When to use Two Pointers
Finding pairs/triplets in sorted arrays, palindrome checks, removing duplicates. Optimizes from O(n²) to O(n).
Sliding Window (Pattern)
A contiguous sub-array/sub-string that “slides” (expands and contracts) across the data.
When to use Sliding Window
Finding longest/shortest contiguous substring/subarray, or max/min sum of a fixed size.
Prefix Sums (Pattern)
An array where each element is the cumulative sum (or product) up to that index.
When to use Prefix Sums
Quickly calculating the sum of multiple sub-ranges in O(1) time after O(n) preprocessing.
Cyclic Sort (Pattern)
In-place sort for arrays containing numbers in a specific range (e.g., 1 to N).
When to use Cyclic Sort
Finding missing numbers, duplicates, or corrupted numbers in a 1-to-N range array.

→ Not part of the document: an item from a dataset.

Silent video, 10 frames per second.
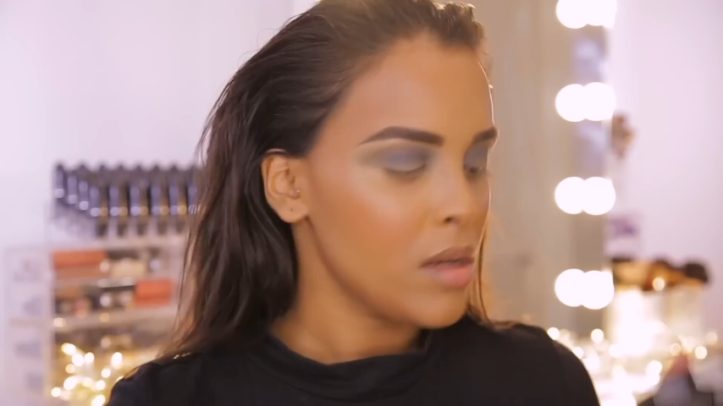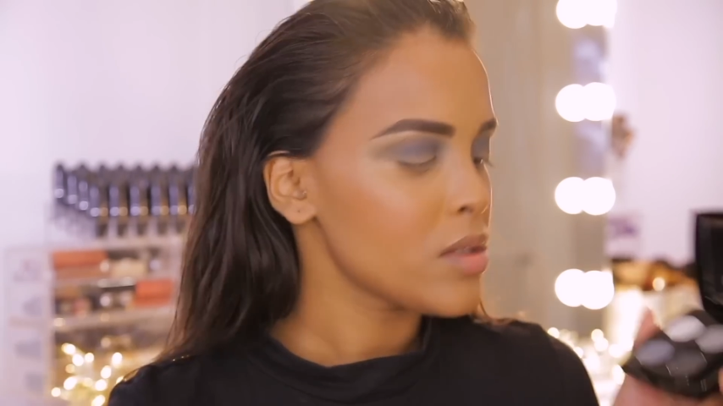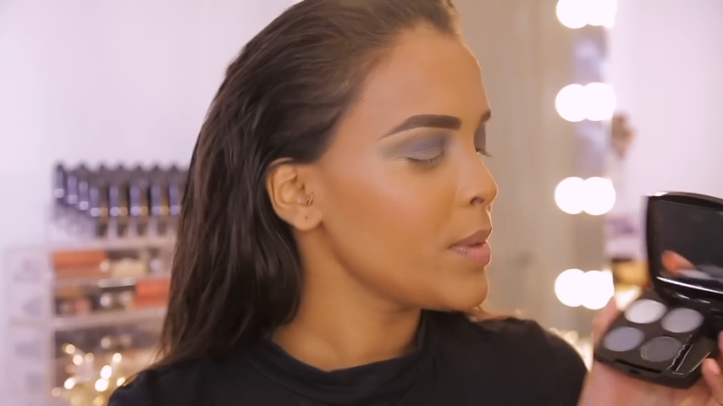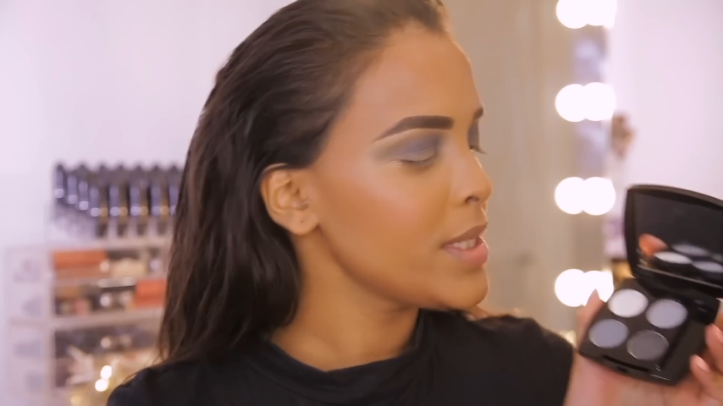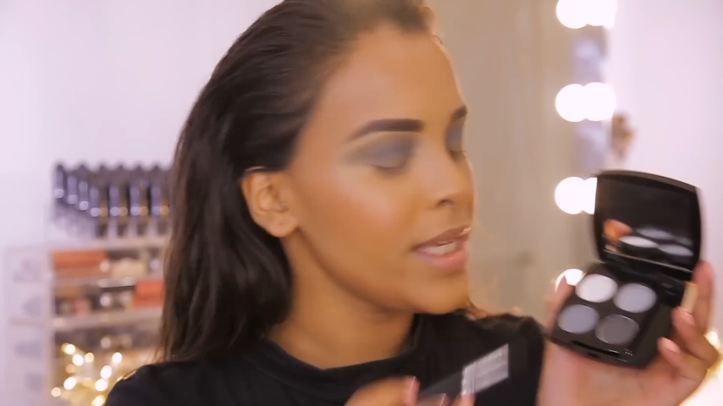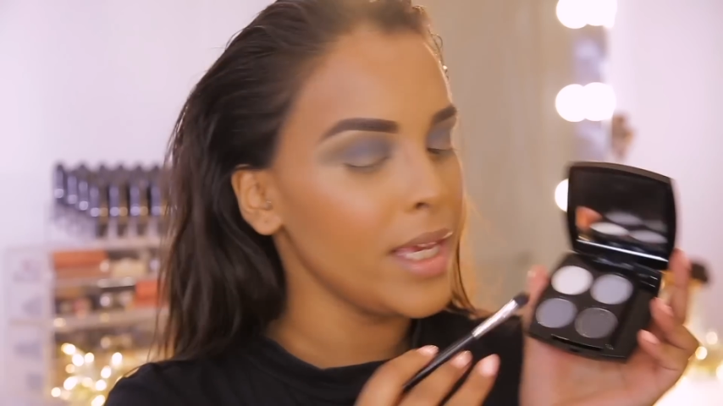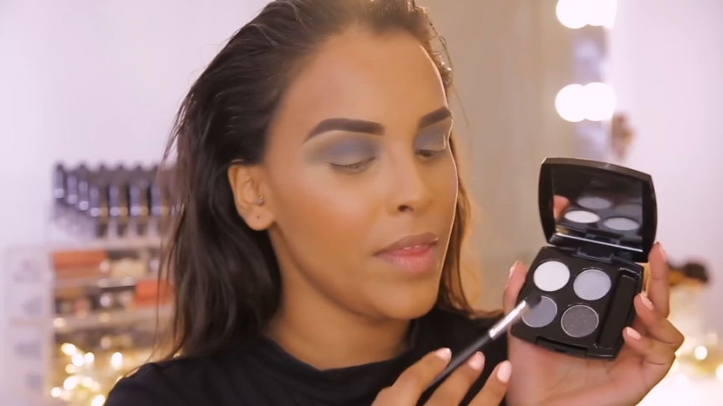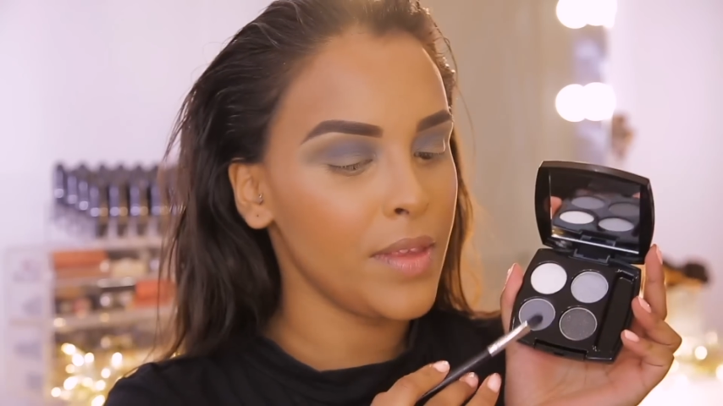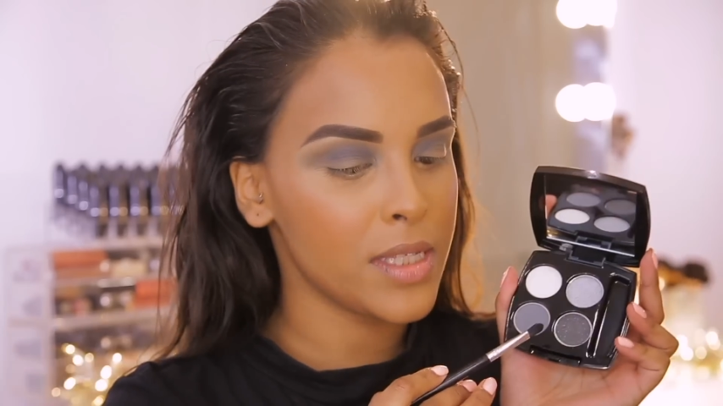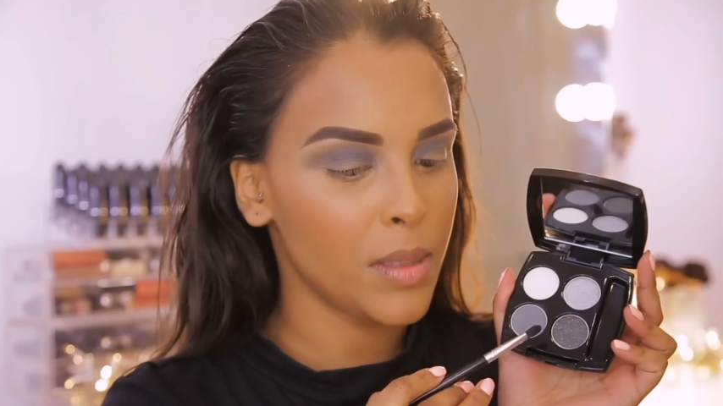So I'm going to take
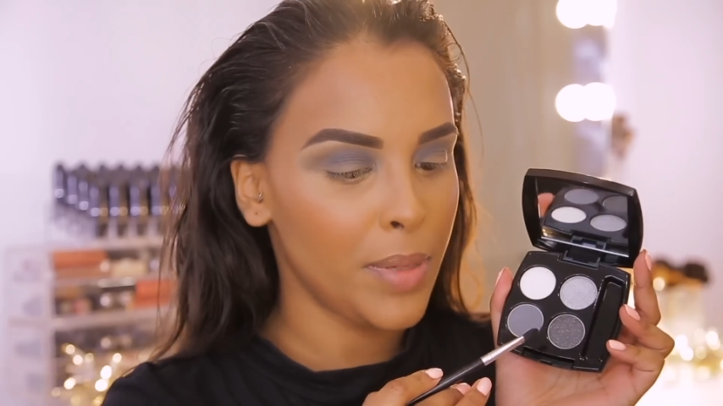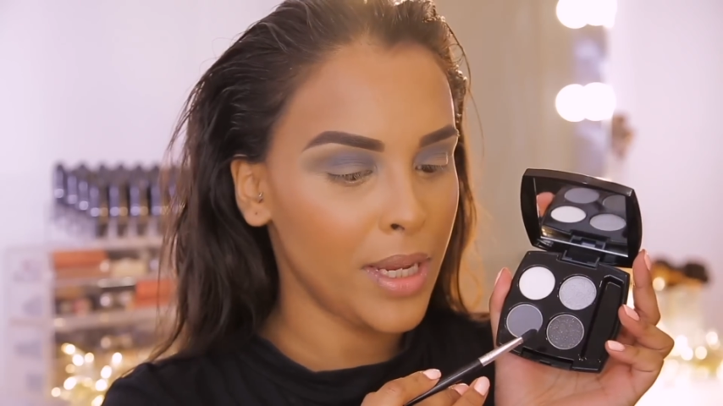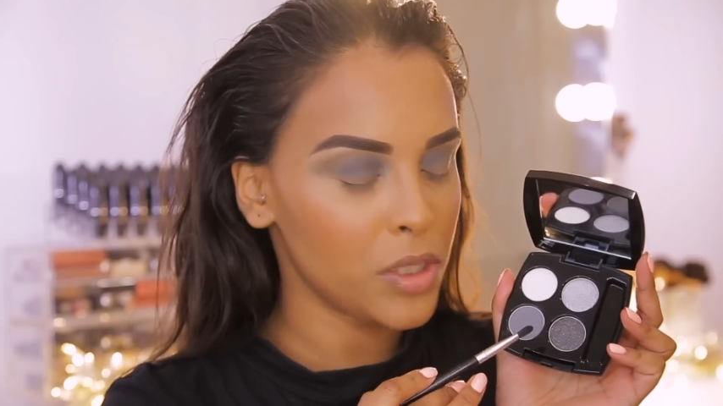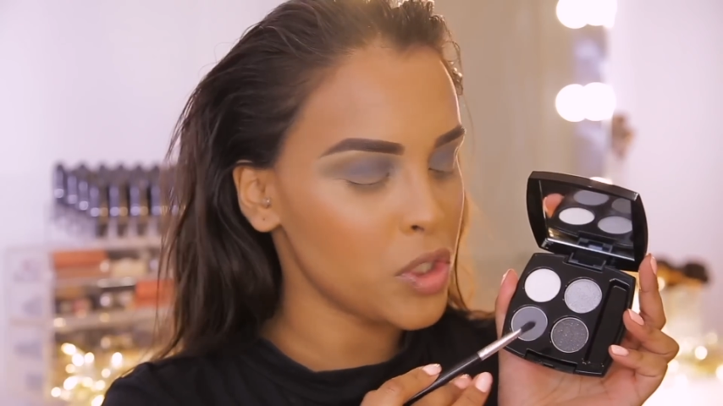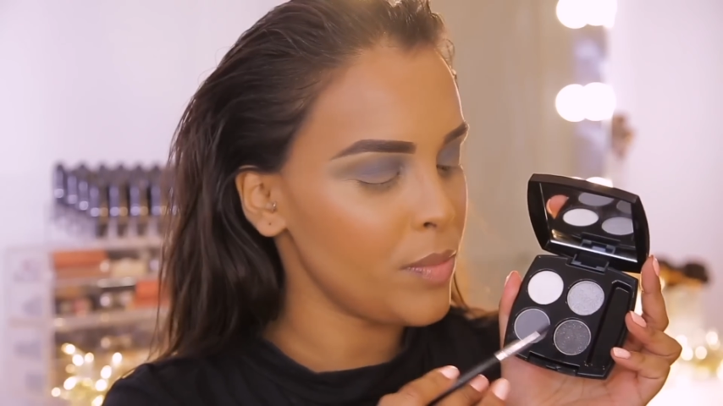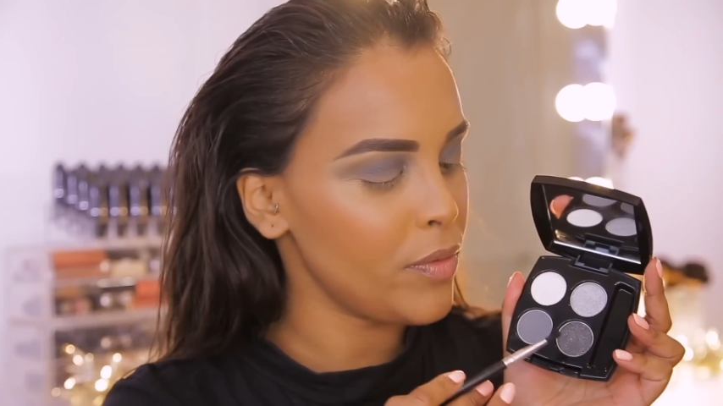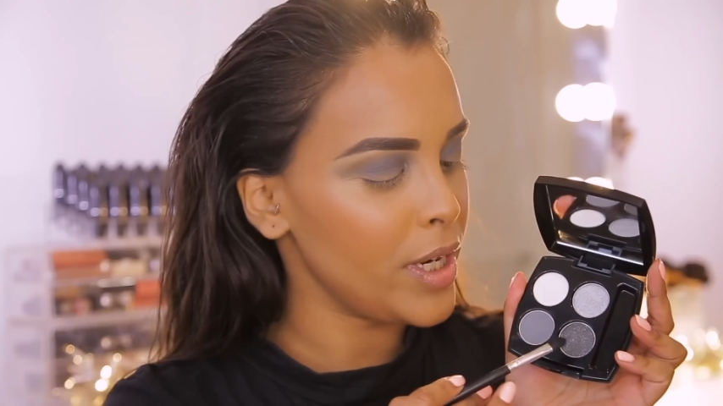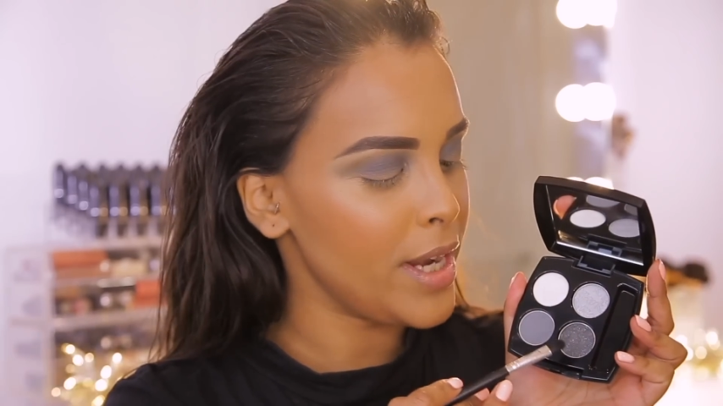this black shimmery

Fast & Slow Pointers (Pattern)
Uses two pointers (tortoise and hare) that move at different speeds.
When to use Fast & Slow Pointers
Detecting a cycle in a linked list, finding the middle element, or finding a “Happy Number”.
In-place Reversal (Pattern)
Reversing the links between nodes in a linked list without using extra space.
When to use In-place Reversal
Reversing a linked list or a sub-list.
Breadth-First Search (BFS)
Traverses a tree or graph level by level using a Queue.
When to use BFS
Finding the shortest path in an unweighted graph, level order traversal of a tree.
Depth-First Search (DFS)
Explores as far as possible along each branch before backtracking, using recursion or a Stack.
When to use DFS
Finding a path, checking connectivity, tree traversals (in-order, pre-order, post-order).
Backtracking (Pattern)
A systematic way to try all possible configurations, “backtracking” when a path is invalid.
When to use Backtracking
Problems involving permutations, combinations, or subsets (e.g., N-Queens, Sudoku).
Binary Search (Pattern)
Efficiently finds an element by repeatedly dividing the search interval in half.
When to use Binary Search
Searching in a sorted array or a sorted search space, in O(log n) time.
Two Heaps (Pattern)
Uses a Max Heap and a Min Heap to divide a set into two halves.
When to use Two Heaps
Finding the median of a stream of numbers.
Top ‘K’ Elements (Pattern)
Finds the K largest, smallest, or most frequent elements, often using a Min/Max Heap.